▸ Exercise:
Pictures aside, can you reproduce the records word for word?
»»
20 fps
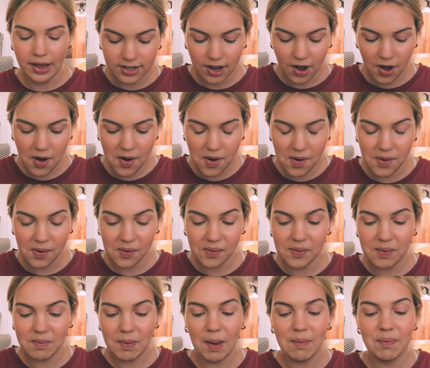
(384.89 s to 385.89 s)
So
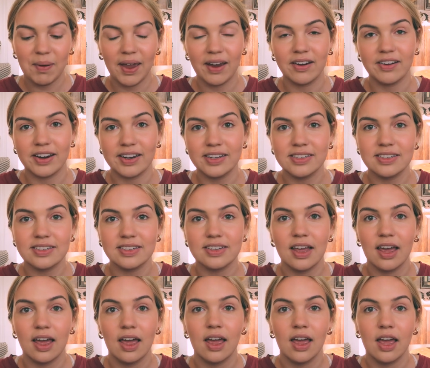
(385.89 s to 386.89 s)
my parents
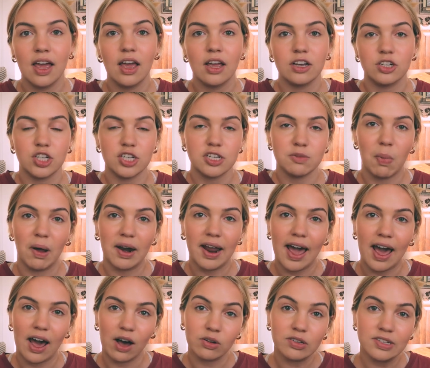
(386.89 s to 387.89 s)
just bought a
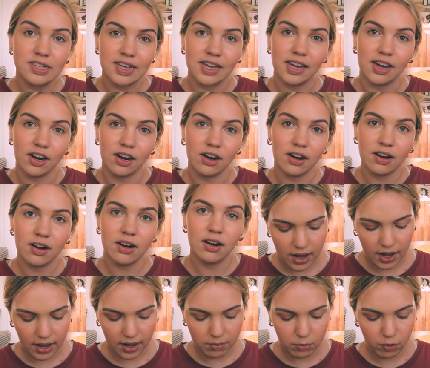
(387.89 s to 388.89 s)
house here.
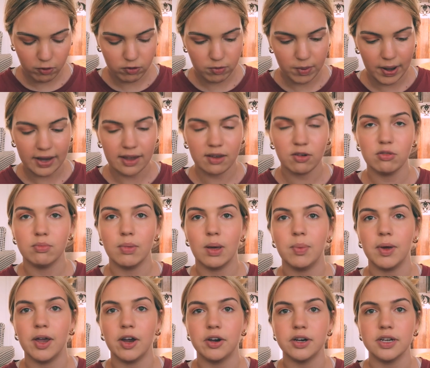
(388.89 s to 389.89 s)
I moved back in with my
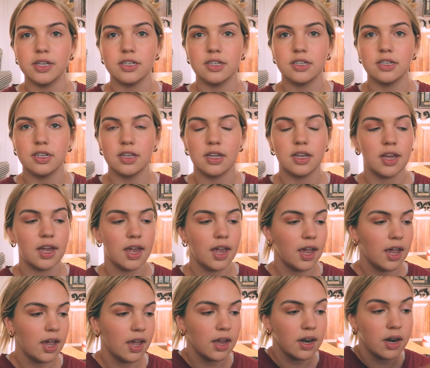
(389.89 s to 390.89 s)
parents
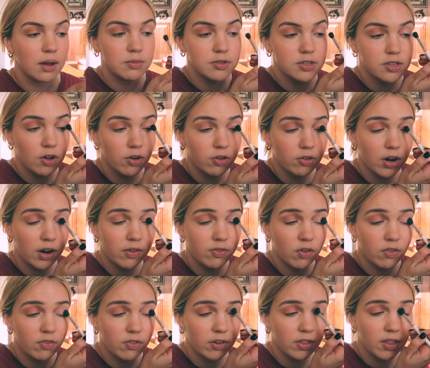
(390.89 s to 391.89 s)
and I'm so
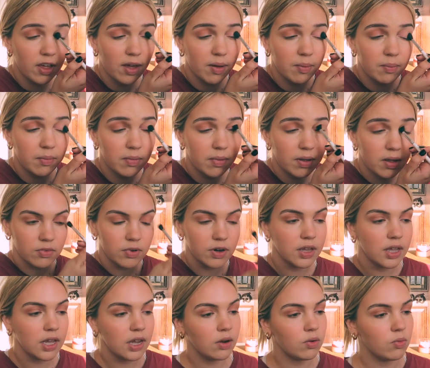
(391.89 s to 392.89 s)
grateful for them.
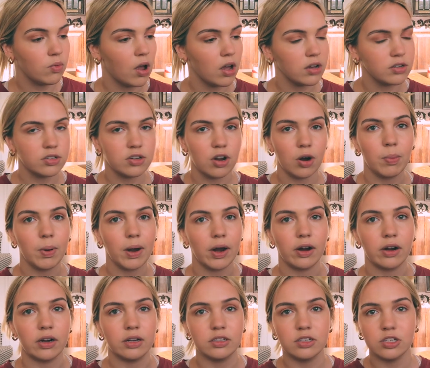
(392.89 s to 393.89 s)
Really rockstar
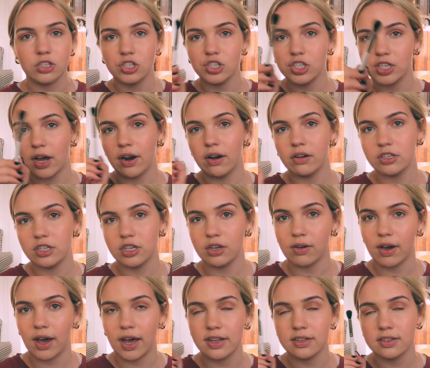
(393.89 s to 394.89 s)
parents. Shout out to you
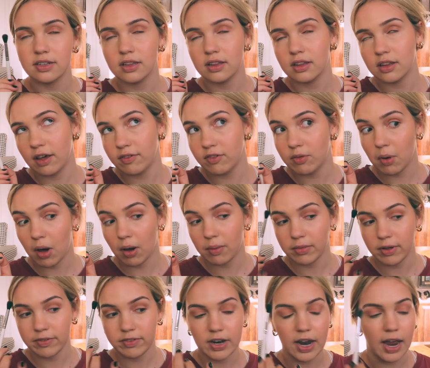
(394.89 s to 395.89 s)
guys. Love you, mom,
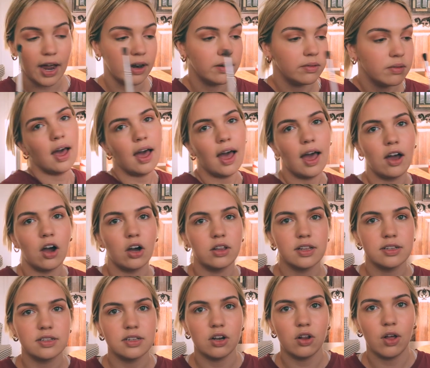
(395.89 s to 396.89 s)
love you, dad. I got
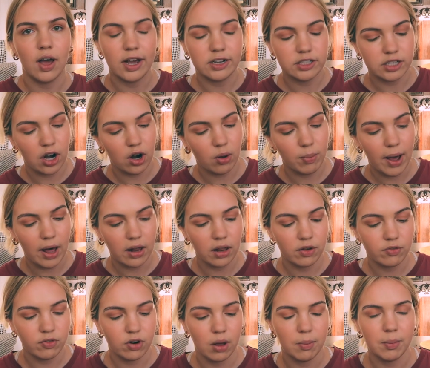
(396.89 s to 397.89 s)
this little eyeshadow
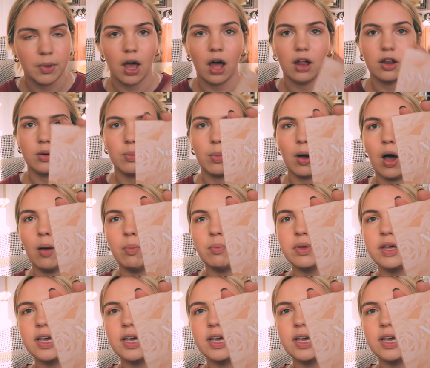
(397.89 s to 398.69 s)
palette from ColourPop.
««
▸ Answer box:
20 fps
(384.89 s to 385.89 s)
So
(385.89 s to 386.89 s)
my parents
(386.89 s to 387.89 s)
just bought a
(387.89 s to 388.89 s)
house here.
(388.89 s to 389.89 s)
I moved back in with my
(389.89 s to 390.89 s)
parents
(390.89 s to 391.89 s)
and I'm so
(391.89 s to 392.89 s)
grateful for them.
(392.89 s to 393.89 s)
Really rockstar
(393.89 s to 394.89 s)
parents. Shout out to you
(394.89 s to 395.89 s)
guys. Love you, mom,
(395.89 s to 396.89 s)
love you, dad. I got
(396.89 s to 397.89 s)
this little eyeshadow
(397.89 s to 398.69 s)
palette from ColourPop.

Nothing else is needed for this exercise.